Education crisis worse than imagined

At exactly 11am on Tuesday this week a report placed under “strict embargo” was released only to reveal the most devastating news yet on the state of schools in post-apartheid South Africa.

The PIRLS (Progress in International Reading and Literacy Study) 2016 report gave the results of one of the most scientific studies yet – 12810 pupils were tested from 293 schools on the state of reading among Grade 4 pupils in South Africa.

Hold onto your seat. This study found that almost eight out of 10 children cannot read. No really, 78% of children in the grade sound words but do not understand the meaning of what they read.

If you think that statistic is terrifying, the report then announces that when compared with the 49 other countries, South Africa is dead last; that’s right, 50th behind the likes of Iran and Kuwait.

It gets even worse. Let’s follow the narrative of the comradely politicians in power when this kind of news appears – apartheid is to blame but things are getting better because of the heroic efforts of the ANC-led government.

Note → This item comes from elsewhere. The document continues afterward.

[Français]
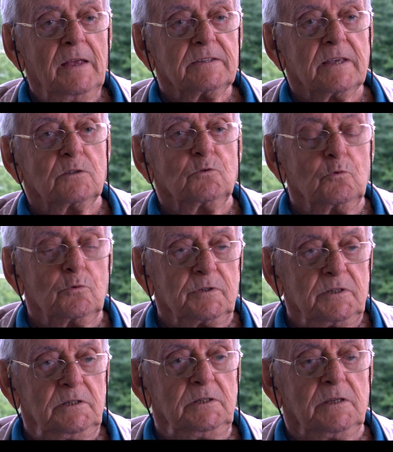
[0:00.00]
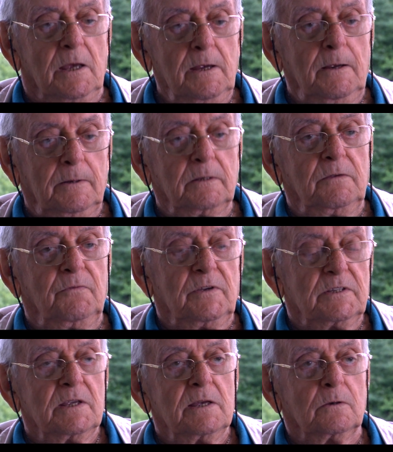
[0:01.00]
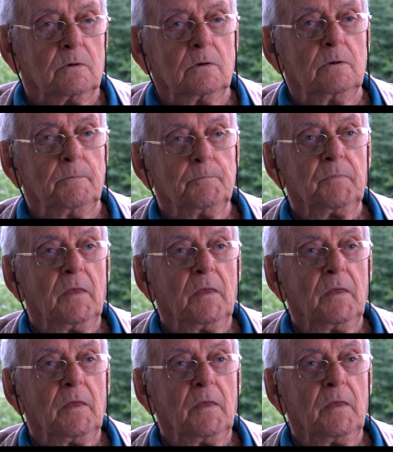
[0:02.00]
ça durcissait, qui faisait qu'il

Well, this PIRLS finding will deflate that kind of nonsense – reading scores have remained stagnant since 2011 and it seems the scores for South African boys are actually worse in 2016 than when last measured.

And finally, not only are we swelling the ranks of underachievers at the bottom of the class of reading performance, we have even fewer children now achieving “high levels of reading achievement” than five years earlier in 2011.

What is going on? We can now state without fear of contradiction that this government’s track record on education is an unmitigated failure. We’ve had dozens of educational reforms, many of which experimented dangerously with the lives of learners and also teachers.

Think of the fiasco associated with outcomes based education, or the effective closure of the outstanding training colleges that prepared primary school teachers, or the failure to deliver high quality technical colleges that prepared artisans and technologists for the demands of the 21st century workplace.

None of this has changed the foundations of education in South Africa. Two decades of democracy what do we have to show for it when it comes to reading literacy? Nothing.

“The reading crisis is deeper than we thought,” notes Nic Spaull of Stellenbosch University in reference to the fact than an earlier and less robust study put the figure at 58% of children who could not “read for meaning”.

What makes this crisis so serious is that reading enables other achievements for children. Reading is, moreover, a proxy for the overall health of the school system. A child who can read well in a language class can also understand texts in a science or economics class. A child who can understand what she reads is able to make connections between real and abstract things, something essential for advanced learning. A child with reading competency is also more confident in her overall intellectual abilities. A child who reads well often speaks well.

When an overwhelming majority of our children cannot read deeply in Grade 4, the knock-on effects for later learning can be very serious for the individual child, for schools and ultimately for society.

Government’s response to this abysmal state of education is not to raise the education standard but to lower it; politics demands that the numbers passing look good in the short-term regardless of the long-term consequences for families and the economy.

Just last week a teacher I know well called to tell me they had been instructed to allow children in English First Language to pass with 30% (instead of 40%) and that children who fell a few points short of the low passing mark should be progressed anyway.

Nothing in writing, for such a leak would be so embarrassing; officials move around whispering what is expected as they operate under heavy pressure from their seniors to make the schools look good.

What a pathetic government we have, trading their own political interests for the lives of children.

The next government has no choice but to make the foundations of education (pre- and primary education) the single most important priority for the next decade.

Central to that focus has to be a national literacy and numeracy campaign ideally located within the President’s Office and managed through the Department of Basic Education.

National and provincial budgets must reflect this priority and the campaign must be driven by experts in reading, writing and maths (not deployees) working with clear targets for performance in these areas. Forget the matric results and pay less attention to the incessant demands of universities. We cannot build a just education system based on who makes the loudest noise. For without strong foundations of learning the rest of the system crumbles anyway – as we know.